#### Activity:
Please return each entry exactly as it appears, but not the pictures.

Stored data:

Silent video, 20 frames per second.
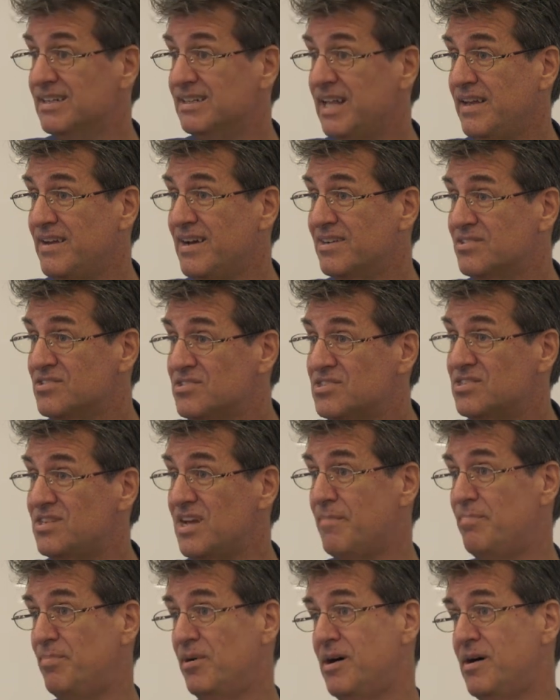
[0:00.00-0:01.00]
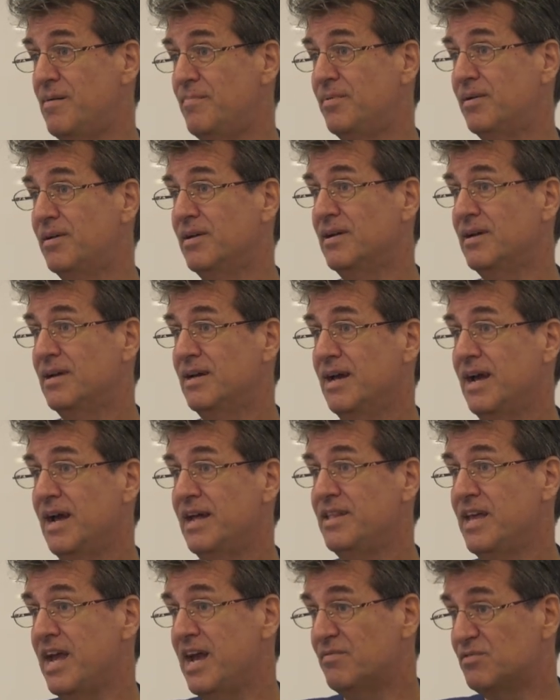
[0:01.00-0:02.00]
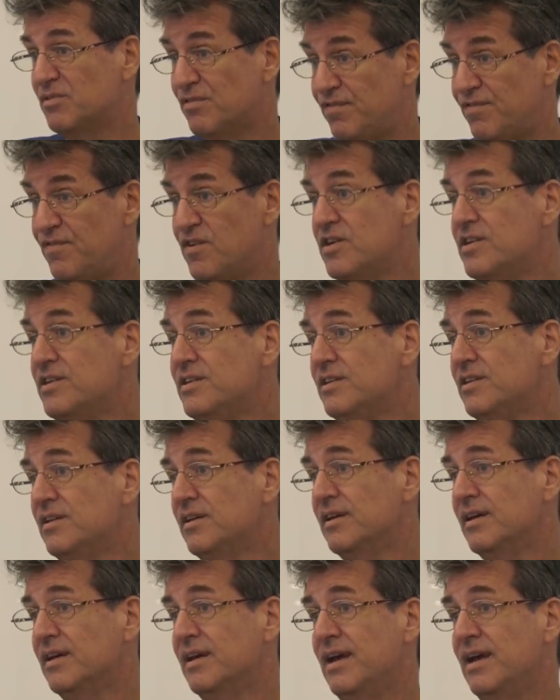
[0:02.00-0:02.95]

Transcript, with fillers: They got to step up and they have to fund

#### Expected output:
Silent video, 20 frames per second.
[0:00.00-0:01.00]
[0:01.00-0:02.00]
[0:02.00-0:02.95]

Transcript, with fillers: They got to step up and they have to fund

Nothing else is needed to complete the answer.